May 26 and 27, 2015 45 stakeholders from Arkansas’s forestry and drinking water sectors convened at Camp Mitchell on Petit Jean Mountain at the first-ever Arkansas Forests and Drinking Water Forum. This forum was held to explore the common interests of the two sectors, to learn about the issues faced by each of the sectors, to build networks of professionals, and to initiate communication and cooperation between the sectors. The outcome of the forum was: discovery that the two sectors could benefit from collaboration, development of many new contacts, and a commitment to continue the dialogue.
During 2016, the Arkansas Forestry Commission requested and received a Landscape Scale Restoration grant from the US Forest Service to enhance the partnership between the forestry and drinking water sectors. The Forest Commission received $124,930 to implement the effort within the State. Late that year, the Arkansas Forests and Drinking Water Steering Committee was formed to oversee the grant as well as to improve communication between the sectors, improve cooperation between the sectors and to initiate collaborative projects. The steering committee consists of representatives from water utilities, forestry landowners, associations and companies, conservation organizations, as well as state and federal agencies. One of the first actions of this new committee was to hold a second Arkansas Forests and Drinking Water Forum to continue the conversation. The steering committee now meets semi-annually as the Arkansas Forests and Water Collaborative.

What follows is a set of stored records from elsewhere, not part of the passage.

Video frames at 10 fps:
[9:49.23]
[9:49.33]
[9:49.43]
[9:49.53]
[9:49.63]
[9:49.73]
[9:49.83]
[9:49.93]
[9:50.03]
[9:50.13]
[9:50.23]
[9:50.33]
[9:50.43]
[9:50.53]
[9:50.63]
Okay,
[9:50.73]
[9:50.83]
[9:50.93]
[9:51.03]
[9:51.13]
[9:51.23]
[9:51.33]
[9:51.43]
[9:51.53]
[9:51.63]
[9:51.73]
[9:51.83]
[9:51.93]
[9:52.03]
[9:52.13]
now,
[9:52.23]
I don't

Forestry and drinking water may seem to not have much in common. However, over 60% of Arkansans drink water whose source is a forested watershed. Forests are generally considered to provide the best quality water for water treatment of all common land uses. Forests also provide protection of the water source from accidental pollution such as a tank truck collision or other spill. In addition, the forest industry makes an impact of greater than $6 billion to Arkansas’ economy and employs over 47,000 persons.
Protecting water quality, especially in watersheds that are sources of drinking is one of priorities of the forest industry. The Ozark St. Francis National Forests 2005 management plan states “Protect municipal and other potable water supplies and ensure that management activities do not cause permanent deterioration in water quality or quantity”. In the Ouachita, the Soil, Water and Air section of the 2005 management plan sets the priority as, “Protect source waters and other potable water sources”. The Arkansas Forestry Commission and the major forestry companies in the State also make protecting high quality water priorities.
Arkansas’ Forests and Water Collaborative’s exists to help the two sectors get together for their mutual benefit. Our mission is “…to facilitate conservation and better management of forested watersheds within Arkansas to protect sources of public water supply through improved understanding and communication between the forest and water sectors”. We will meet that mission by providing opportunities for representatives of the sectors to network with each other, to improve inter-sector communication and cooperation, and to generate cooperative projects.
If the state can manage to maintain forest as forest, that will go a long way toward providing us with sufficient high-quality water to support the state’s needs.